Last year, Bartlett’s puppetry-augmented Richard II was a miracle of invention, in comparison to which Medea feels like a disappointment, though one still resonant and meaningful.
Medea (crystallised by Euripides but a Greek mythic figure with many variations) appears here as a wraith, consumed by her own story, driven mad by the telling, doomed – like Cassandra or the Ancient Mariner – to recount her story over and over, a little more damaged and degraded each time, perhaps.
There are also shades of Beckett here, too, in that Medea’s monologue is broken, unbearable to repeat, but continuing by means of dislocations, outbursts and writhings that break the flow of narrative. Periodically she shouts ‘rewind’ and the onstage musician (impressively mixing the soundtrack in real-time) stops, changes tack, and allows Bartlett-as-Medea to recover.
This is also a multi-vocal performance, invoking different personas from different places and times. Contemporary voices mix with ancient, florid registers. Medea’s confessional tale of desire, obsession, exile, betrayal and murder – ‘the purity of crime’ – is fragmented, scattered throughout history. Gender is also in flux. Bartlett appears in drag, costumed in a way that references the ball-gown, the kimono, glam and funeral attire. Graphic descriptions of sexual violence are also floating in terms of their gender positions.
Medea is, finally, emblematic of non-western territories that are colonised, exploited, mistreated and abused.

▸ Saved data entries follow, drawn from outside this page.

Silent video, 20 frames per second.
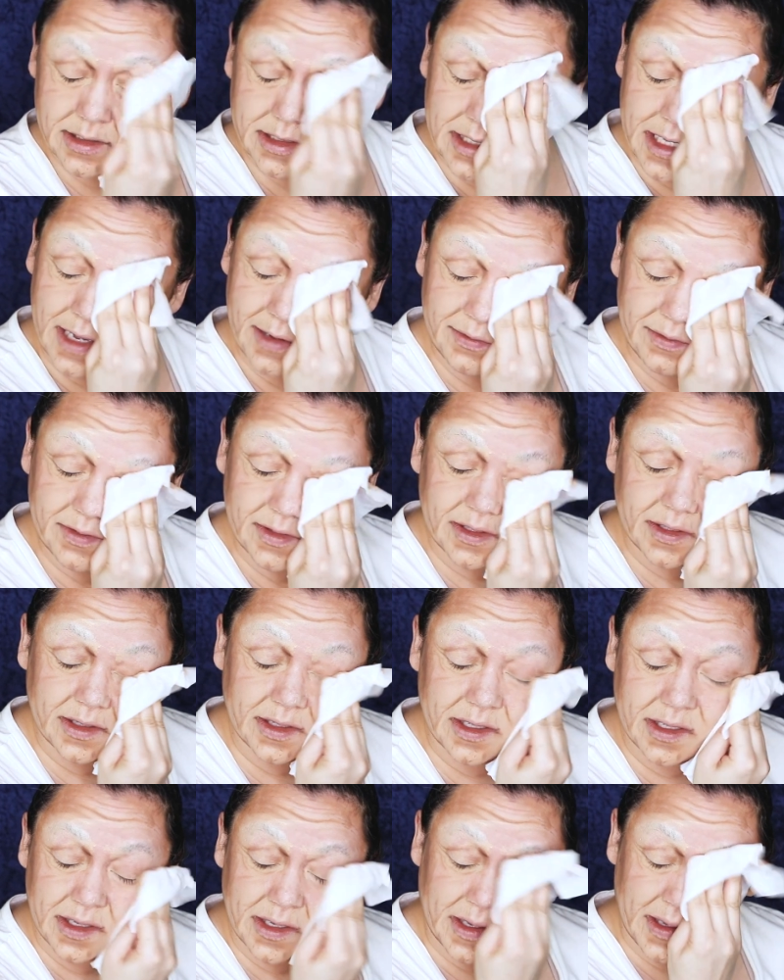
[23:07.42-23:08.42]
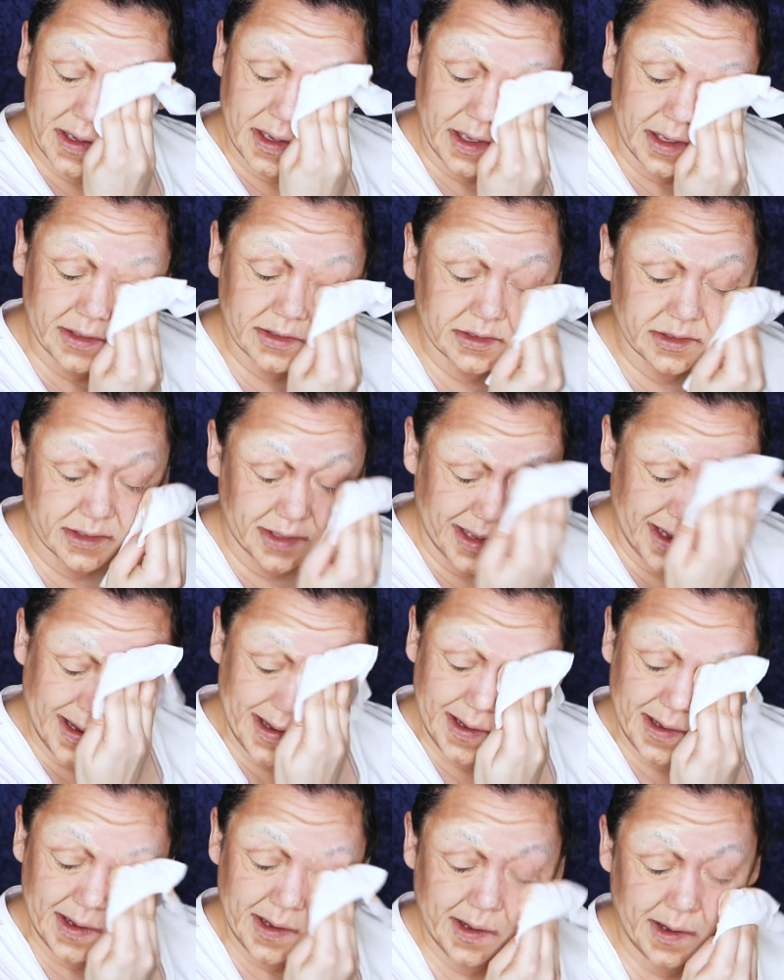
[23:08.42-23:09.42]
Definitely, I'll do
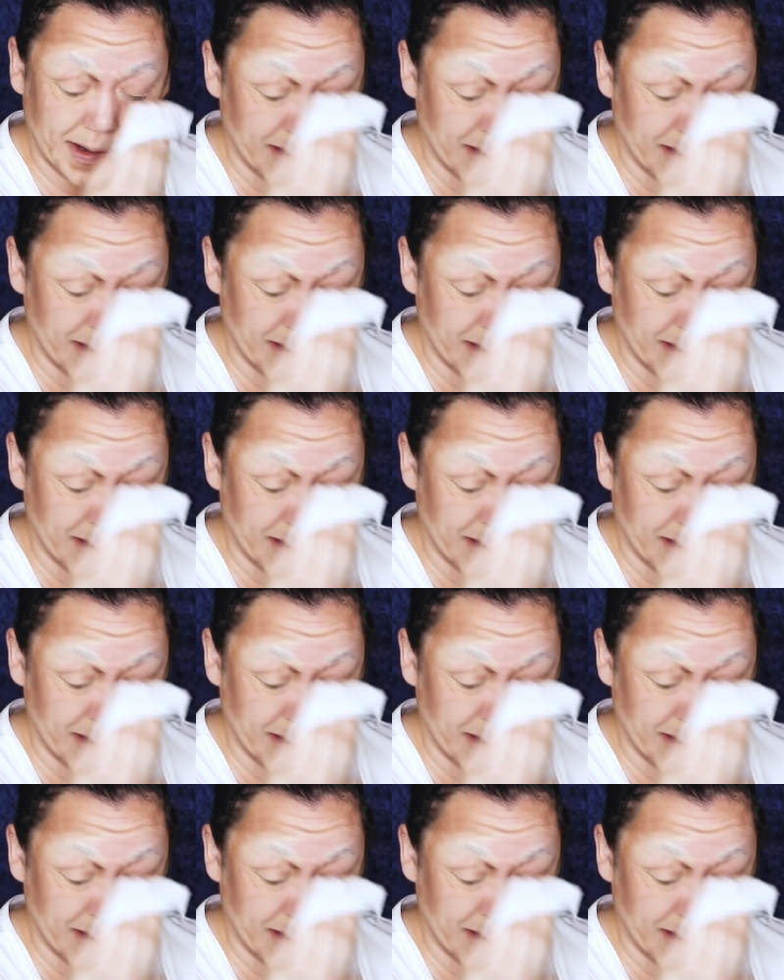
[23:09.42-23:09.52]
that.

Exiled and destroyed, she is a pariah without home and without rest.
For me, the problem with the show was that, despite moments of arrest and surprise, Bartlett’s performance maintained a single emotional tone. The only variation was its intensity. Different voices came and went, but they all possessed the same overwrought tenor, which became increasingly tedious.
‘My destiny lies with those who live in torment,’ Medea proclaimed. I had known what she meant for the show’s last twenty minutes.